Friday last, I’d been in in since crack of dawn catching up with myself and all was going nicely. At about 0825 the word went out that there’d been an incident in the street and would we mind clearing away the hundreds of nosey teenagers who were potentially impeding the emergency services? Colleagues helpfully rushed forth and sheepdogged the masses through the gates. So far so good, but the sound of helicopter rotors was growing, like one of those modern war films where everything’s falling apart and out of the sky. This does not calm: children were jumping up and down with excitement.

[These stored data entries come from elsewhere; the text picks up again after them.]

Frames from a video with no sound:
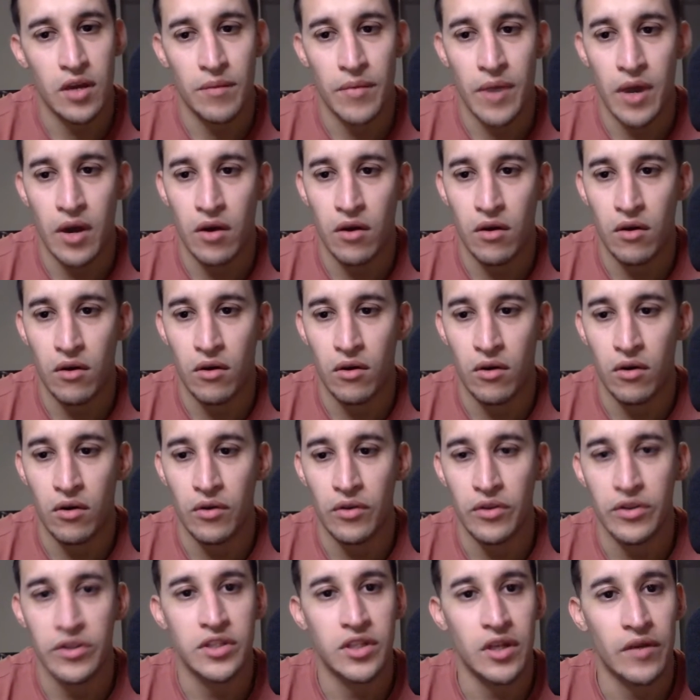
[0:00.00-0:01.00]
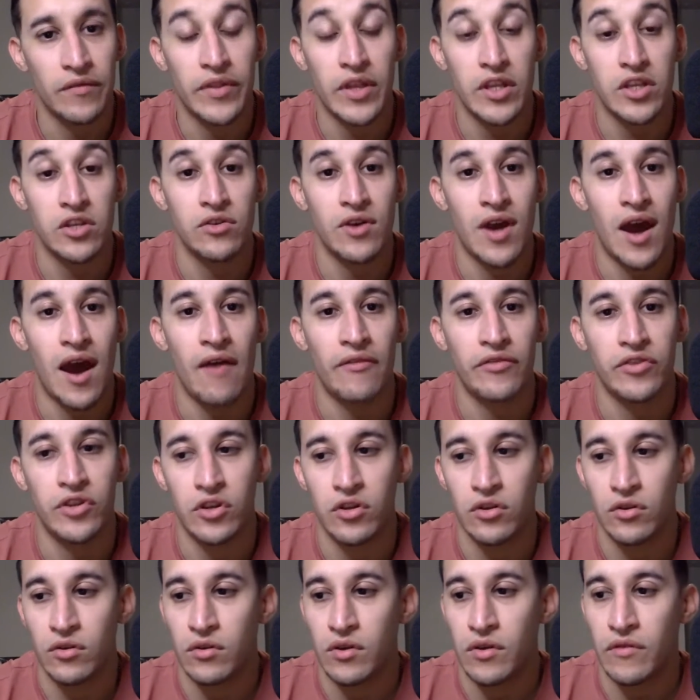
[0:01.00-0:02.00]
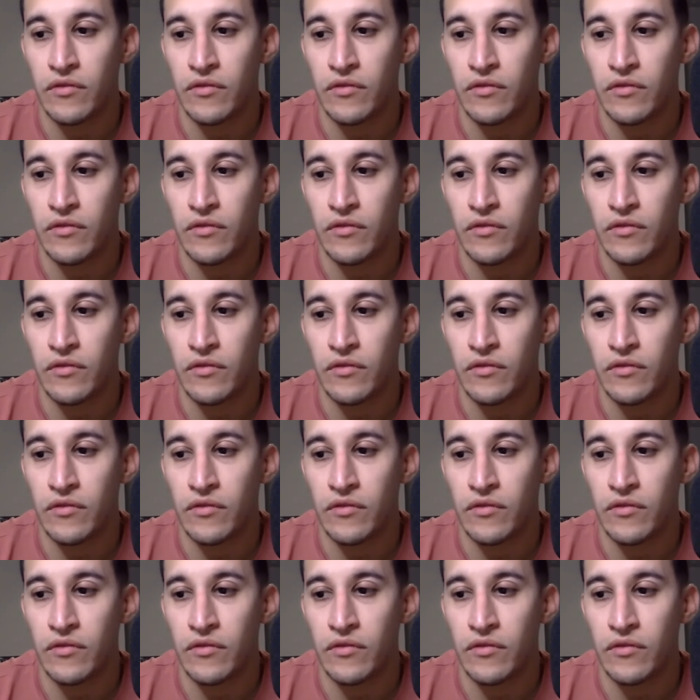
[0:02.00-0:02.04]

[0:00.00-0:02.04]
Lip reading: about all the stuff that you have to do.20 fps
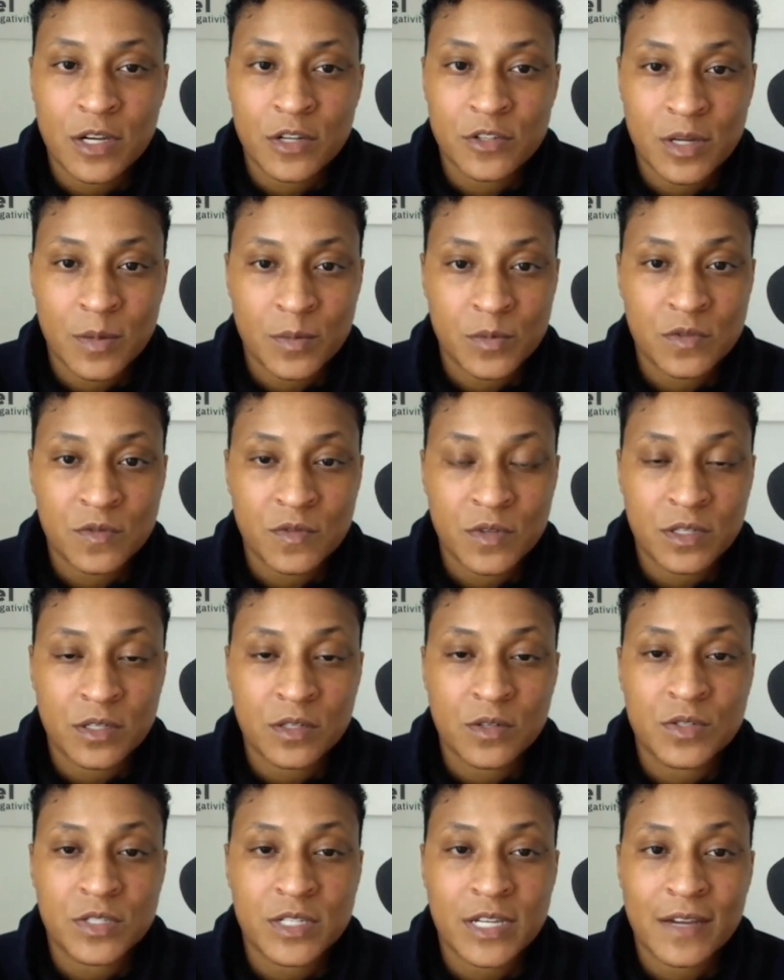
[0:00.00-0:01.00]
I drop new
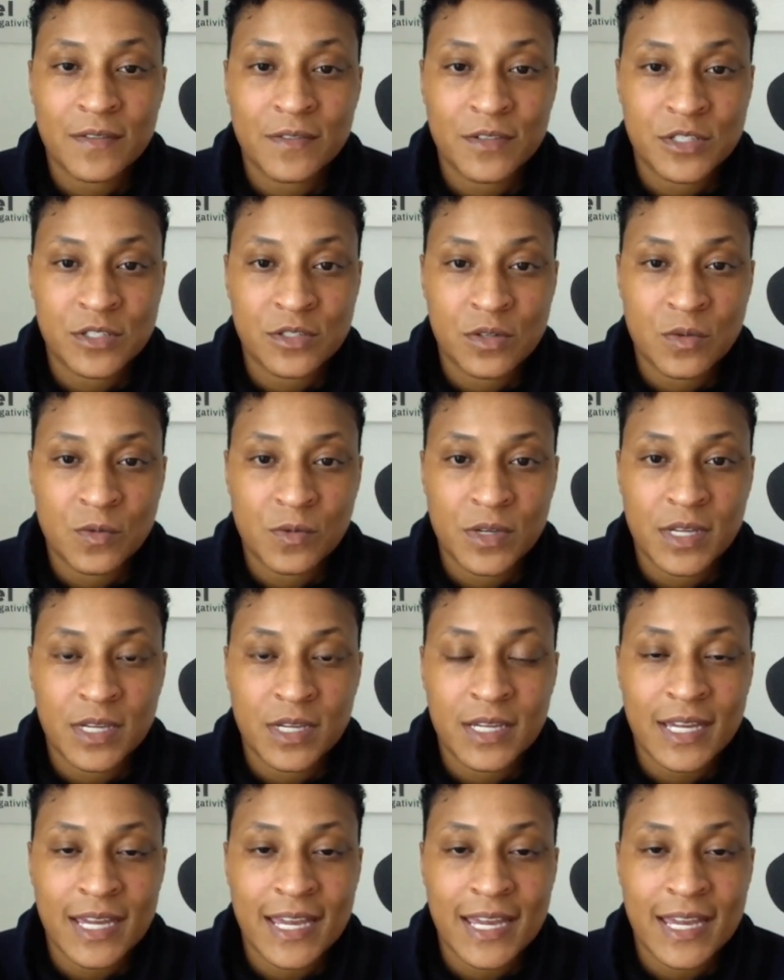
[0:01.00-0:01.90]
videos every single week,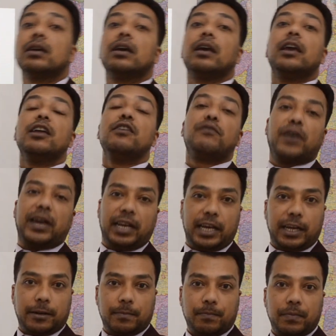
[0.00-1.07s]
infinite.
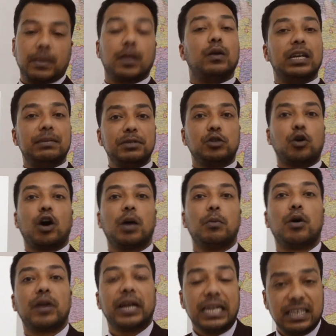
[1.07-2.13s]
Now let me talk
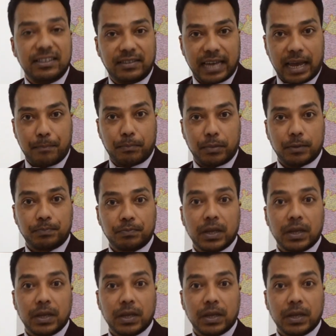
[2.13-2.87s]
about an example.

Concerned about a frankly poor start to the day, I gathered self and Acme Thunderer, instructed my long-suffering PA to ‘tell everyone to get their kids in’ and scuttled out. Block 5’s staircases go around the long way so all hell had actually broken loose by the time I gained the concourse. The children, happy to have been ushered off the public highway, entered Fortress Tallis only to find that the bright red Air Ambulance had obligingly landed just south of our memorial garden for their better inspection. The noise was deafening, whistles completely useless. Miraculously, adults summoned by my peremptory instruction managed to get in front of the crowd thus preventing the foolish from getting in the way of the landing skids (a new technical term).
I was a seething ball of outrage by then and with a cry of ‘who said they could land a helicopter here?’ stomped towards the offending machine, which was turning itself off. The pilot, obviously experienced with het-up local despots, took the wind out of my sails by apologising so charmingly that within seconds I had offered him free landing rights for life from the football area to the basketball courts, an escort in and out of the gates and a cup of tea if he liked. Everyone went in and the machine had picked itself up and gone within 10 minutes.
By then, of course, it was all over social media that the air ambulance had had to be called because of something at school, so I spent a bit of time calming folks. Yes, it had landed. Yes, there was a life-changing injury. No, it was not at school. No, it didn’t involve any children. For us, it was over by lesson 2. For the family involved, not so. As I said in a swift email to parents: seeing the helicopter had been fascinating for the children but tragedy lay behind it. We were glad to be of service (once I’d got over myself, I didn’t add).
I’d hoped for calm on Friday because we had enough excitement, which, as Mr Dunford knew needs to be doled out carefully in school lest things become inflamed. It was Earth Day, so we had visitors and gardening, including a chance for year 9 to mingle with leaf blowers and lawnmowers round in the other garden.
It was also Stephen Lawrence Day so we had one of our moments of solidarity planned, with a gathering on the concourse, in memory and to hope for better.
We’ve done a few of these now, it’s becoming quite a feature of Tallis life. We’ve got better at the practicalities. The speaker had rehearsed well and I kept my nose out of the amplification – except to pull the plug on a nice little band playing as the community started to come out. You don’t have to be zero-tolerance to know that there’s a better chance of getting silence quickly without shouting if there’s no other noise. The heli had given us quite enough of that. They played to a rapt audience afterwards, when no one needed to be quiet.
Our speaker was Harry Marcus from 10RA, from his heart and his mum came to hear him. He talked about the Lawrence family first, and then his own:
My family have also been directly affected by knife crime. I lost my brother in 2019 as a result. My brother was named Leo Marcus. His life got cut short due to knife crime. He was only 22. His killer did this to steal his bag and his bike. Leo was a funny cheeky chap that loved his bike and playing basketball. This event traumatised me and my family and left us 1 person short in the family
As a young community with a wide variety of ethnicities and genders I believe it’s important to work together to try stop knife crime and hate towards different groups.
We also need to remember knife crime doesn’t just ruin the life of the victim it ruins the life of the criminal; it destroys 2 families. My brother’s murderer was caught with a knife on a previous occasion. If he was punished for that offence, he wouldn’t have been out on the streets and able to kill my brother. So, me and my family have started a petition for harsher sentencing for knife crime.
If you think we should end knife crime in our cities…
If you think we should remember Stephen Lawrence…
If you think we can change the world for the better…
Make some noise!
I would like to say thank you to everyone coming to listen and I hope we can educate the world together and change it for the better
Thank you
Let’s hope they work until the Air Ambulance comes. It was a stabbing across our street, a precursor to the four in Bermondsey this week. Adults, like the majority of victims and perpetrators.
The model they set both permits and terrifies young people into copying it. Our safe schools and all the books on all the shelves won’t stop the bloodshed until the adults stop. Thank goodness for the Air Ambulance, and cry God for Harry.